▶ _Assignment_:
Exactly as they appear below, repeat the lines from the one with "[354.23-355.27s]" through the one with "Transcript: but that". Drop every picture.

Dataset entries
# # # # # # #

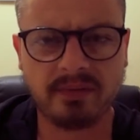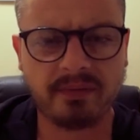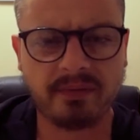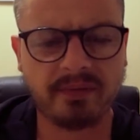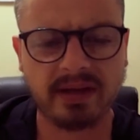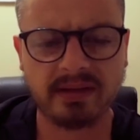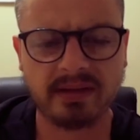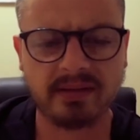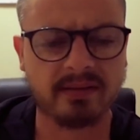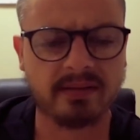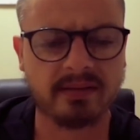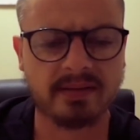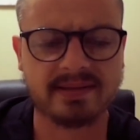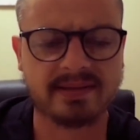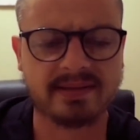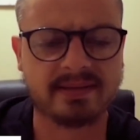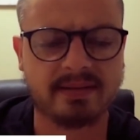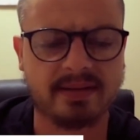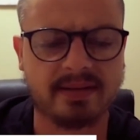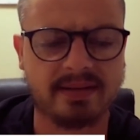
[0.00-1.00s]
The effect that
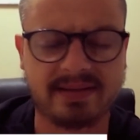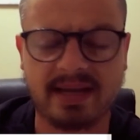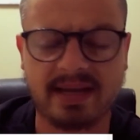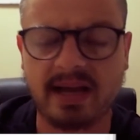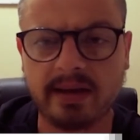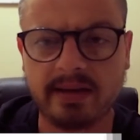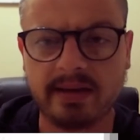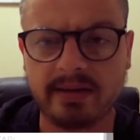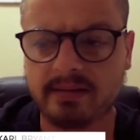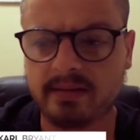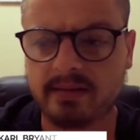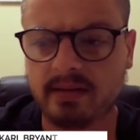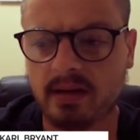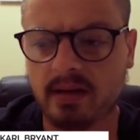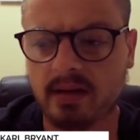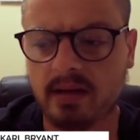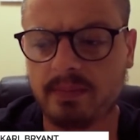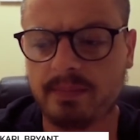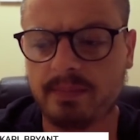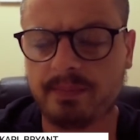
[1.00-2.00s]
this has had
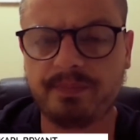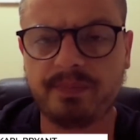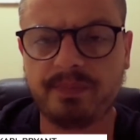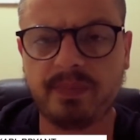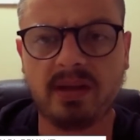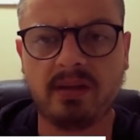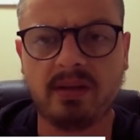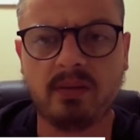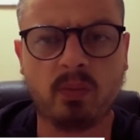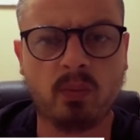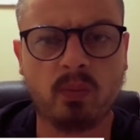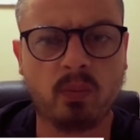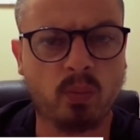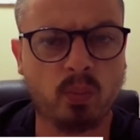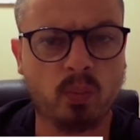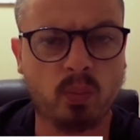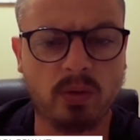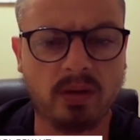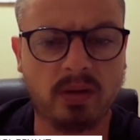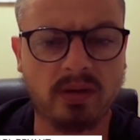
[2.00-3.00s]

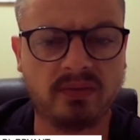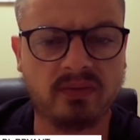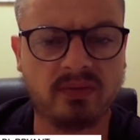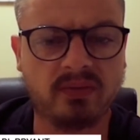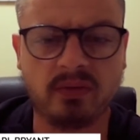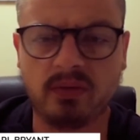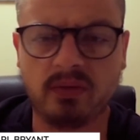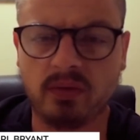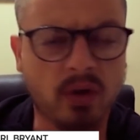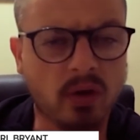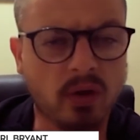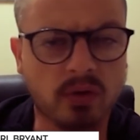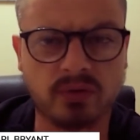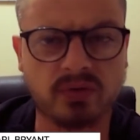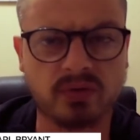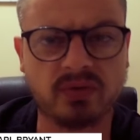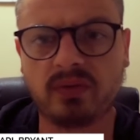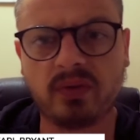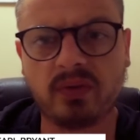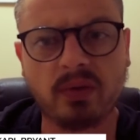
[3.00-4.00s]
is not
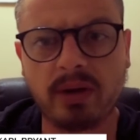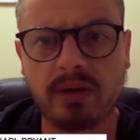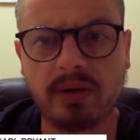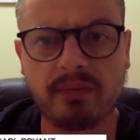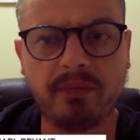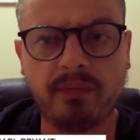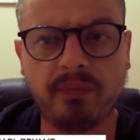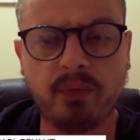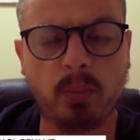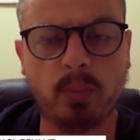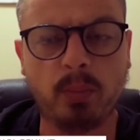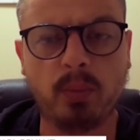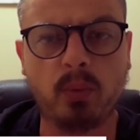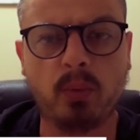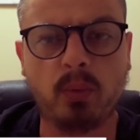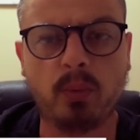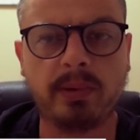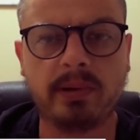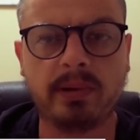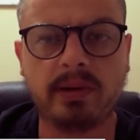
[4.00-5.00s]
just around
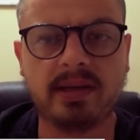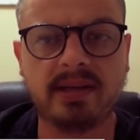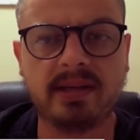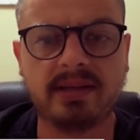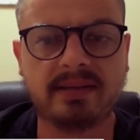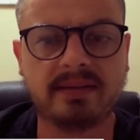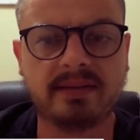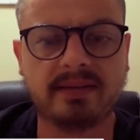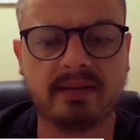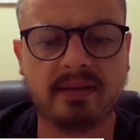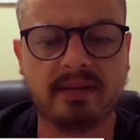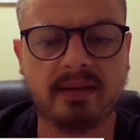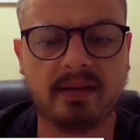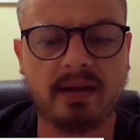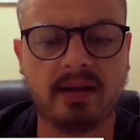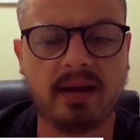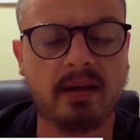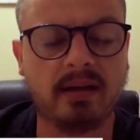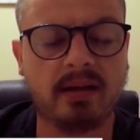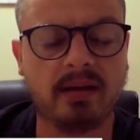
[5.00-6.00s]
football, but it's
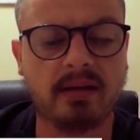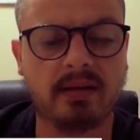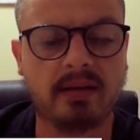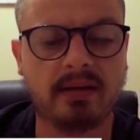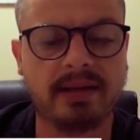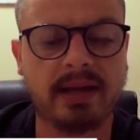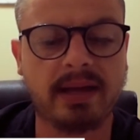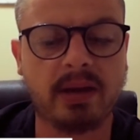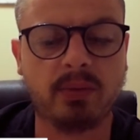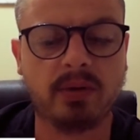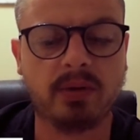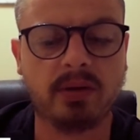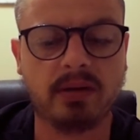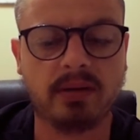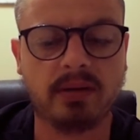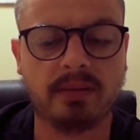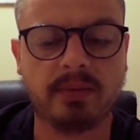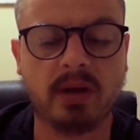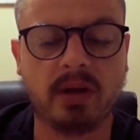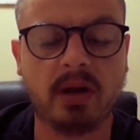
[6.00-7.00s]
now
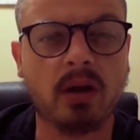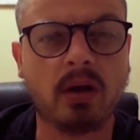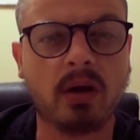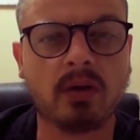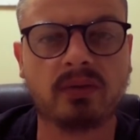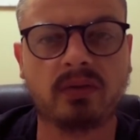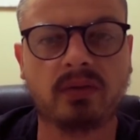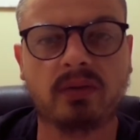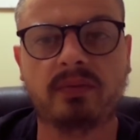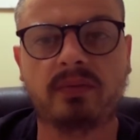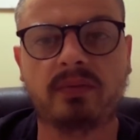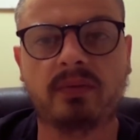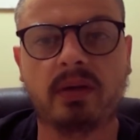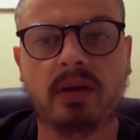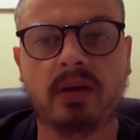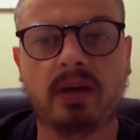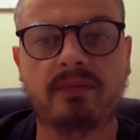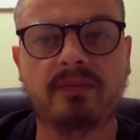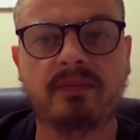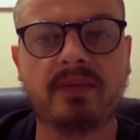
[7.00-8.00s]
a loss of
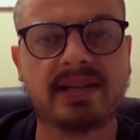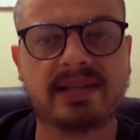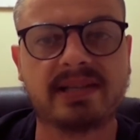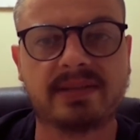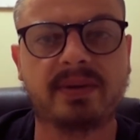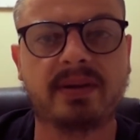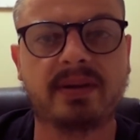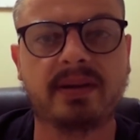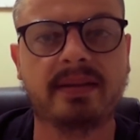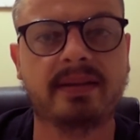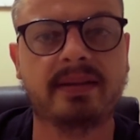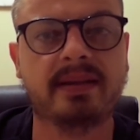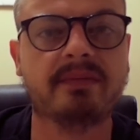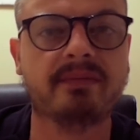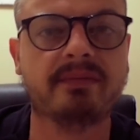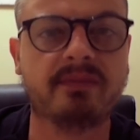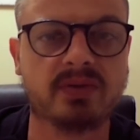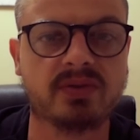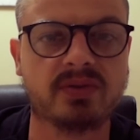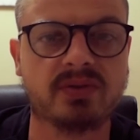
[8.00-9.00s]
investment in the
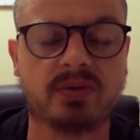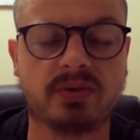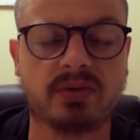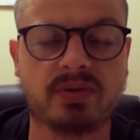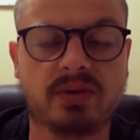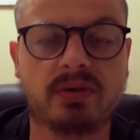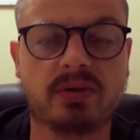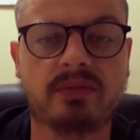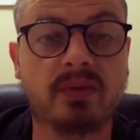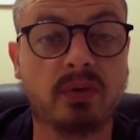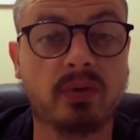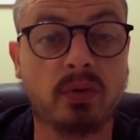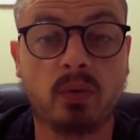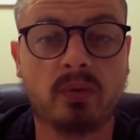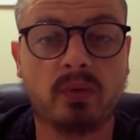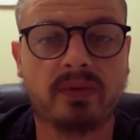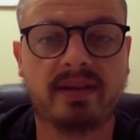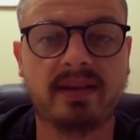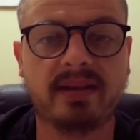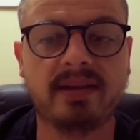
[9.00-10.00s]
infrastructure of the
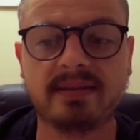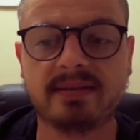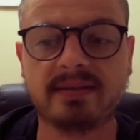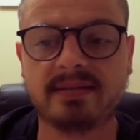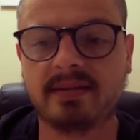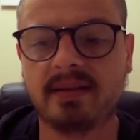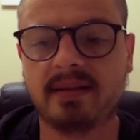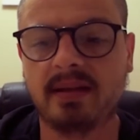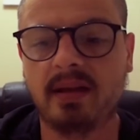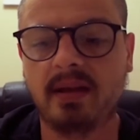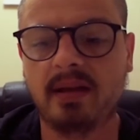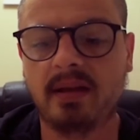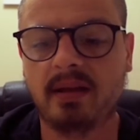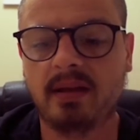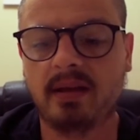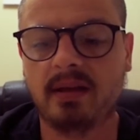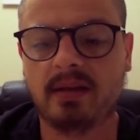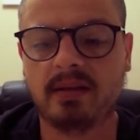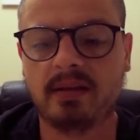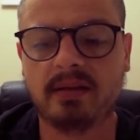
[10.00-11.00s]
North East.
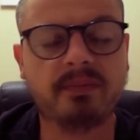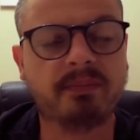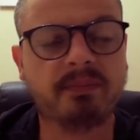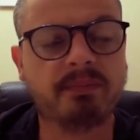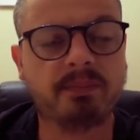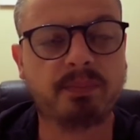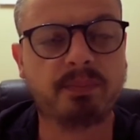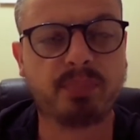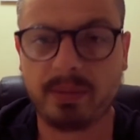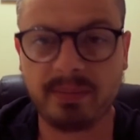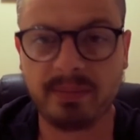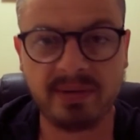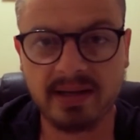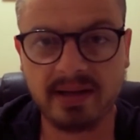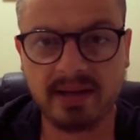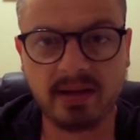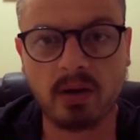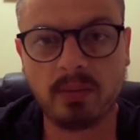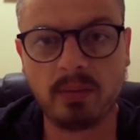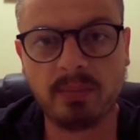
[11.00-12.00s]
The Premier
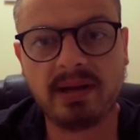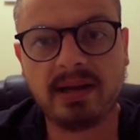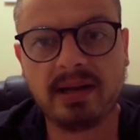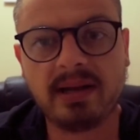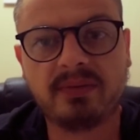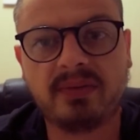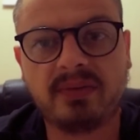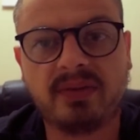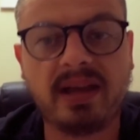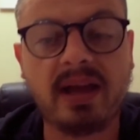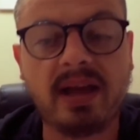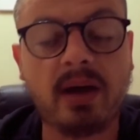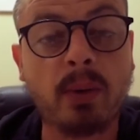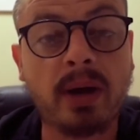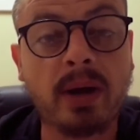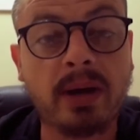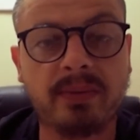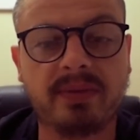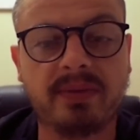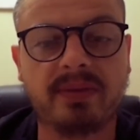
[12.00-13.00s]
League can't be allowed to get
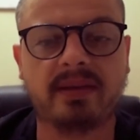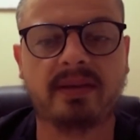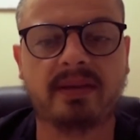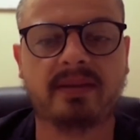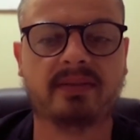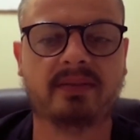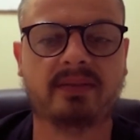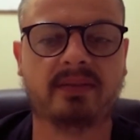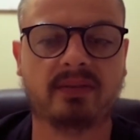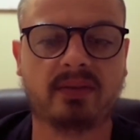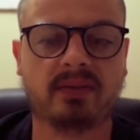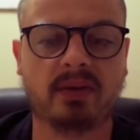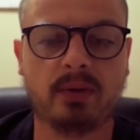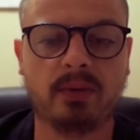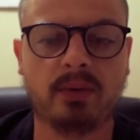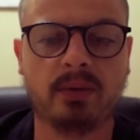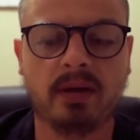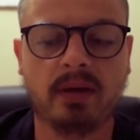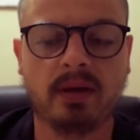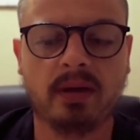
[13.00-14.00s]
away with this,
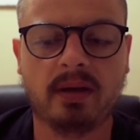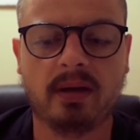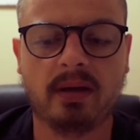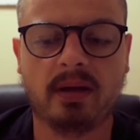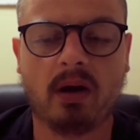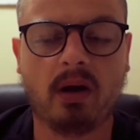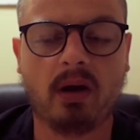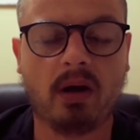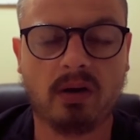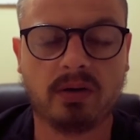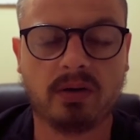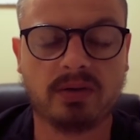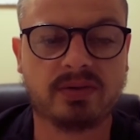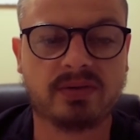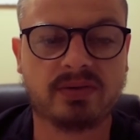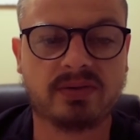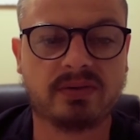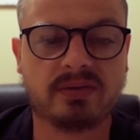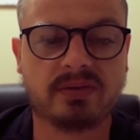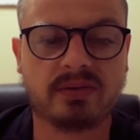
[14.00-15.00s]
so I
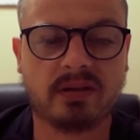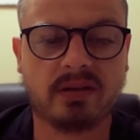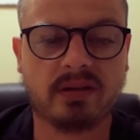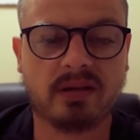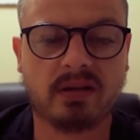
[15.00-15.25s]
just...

# # # # # # #

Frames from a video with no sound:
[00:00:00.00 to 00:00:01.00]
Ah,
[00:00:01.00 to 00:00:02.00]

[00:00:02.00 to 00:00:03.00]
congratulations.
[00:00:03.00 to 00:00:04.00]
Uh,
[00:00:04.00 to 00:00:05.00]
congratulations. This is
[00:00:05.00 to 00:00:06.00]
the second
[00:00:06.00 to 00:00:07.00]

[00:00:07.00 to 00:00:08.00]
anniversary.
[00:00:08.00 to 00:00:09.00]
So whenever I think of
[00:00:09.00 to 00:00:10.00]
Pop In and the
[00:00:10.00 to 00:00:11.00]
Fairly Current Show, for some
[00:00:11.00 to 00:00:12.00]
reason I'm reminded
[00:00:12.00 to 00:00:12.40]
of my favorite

# # # # # # #

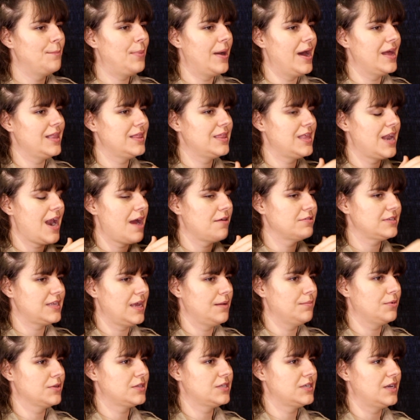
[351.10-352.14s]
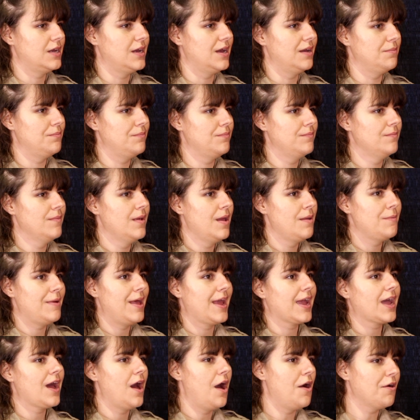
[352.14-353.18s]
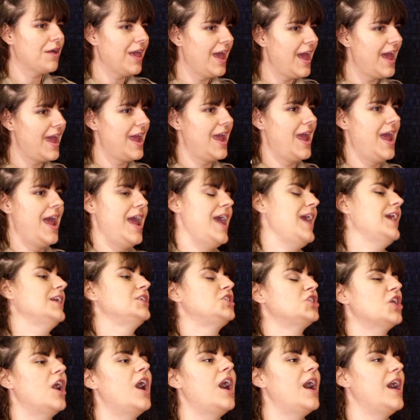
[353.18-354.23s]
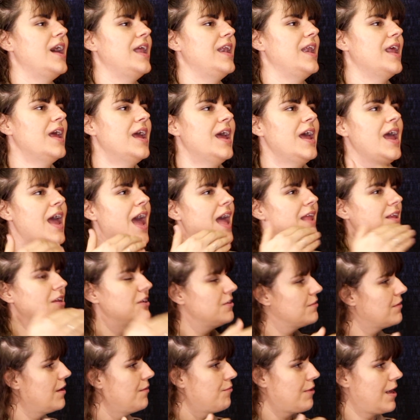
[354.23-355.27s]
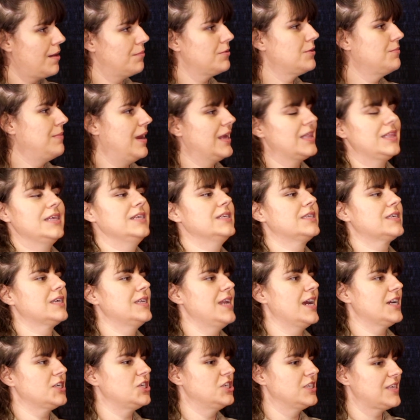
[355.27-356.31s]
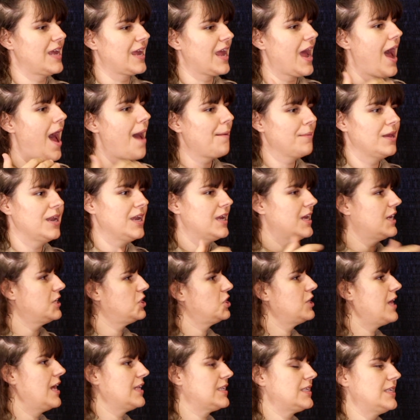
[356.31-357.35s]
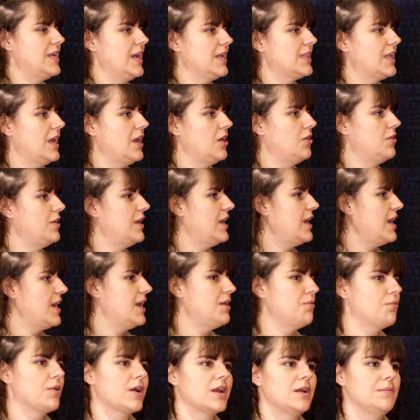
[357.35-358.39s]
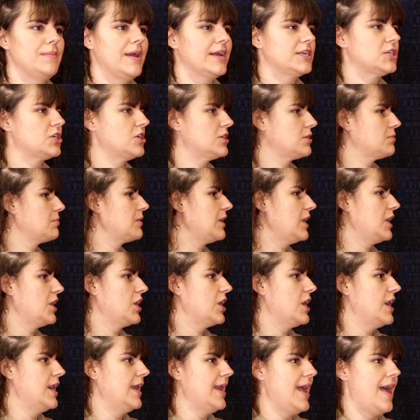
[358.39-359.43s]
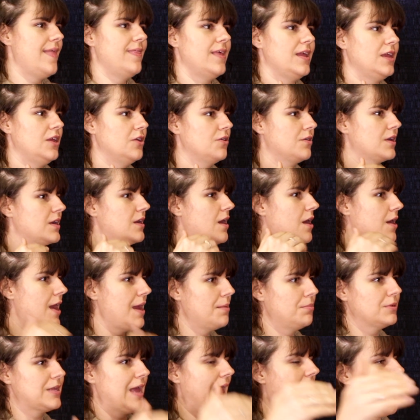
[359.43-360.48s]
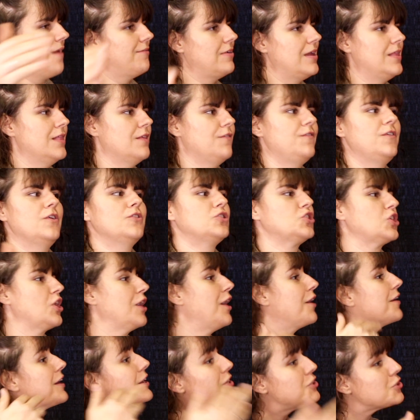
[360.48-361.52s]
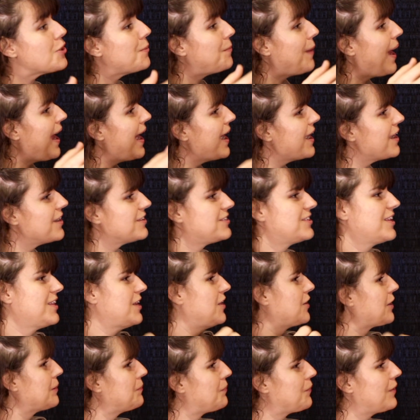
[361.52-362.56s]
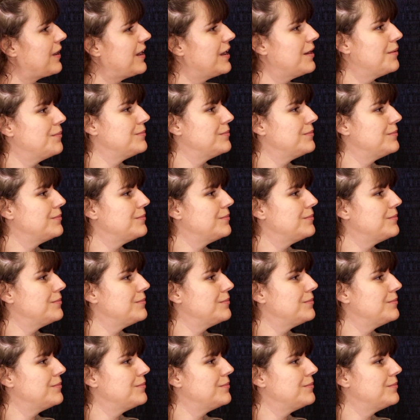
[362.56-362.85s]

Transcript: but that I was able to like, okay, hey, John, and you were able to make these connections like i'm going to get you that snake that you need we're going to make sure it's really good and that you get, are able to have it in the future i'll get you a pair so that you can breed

# # # # # # #

▶ _Response area_:
[354.23-355.27s]
[355.27-356.31s]
[356.31-357.35s]
[357.35-358.39s]
[358.39-359.43s]
[359.43-360.48s]
[360.48-361.52s]
[361.52-362.56s]
[362.56-362.85s]

Transcript: but that I was able to like, okay, hey, John, and you were able to make these connections like i'm going to get you that snake that you need we're going to make sure it's really good and that you get, are able to have it in the future i'll get you a pair so that you can breed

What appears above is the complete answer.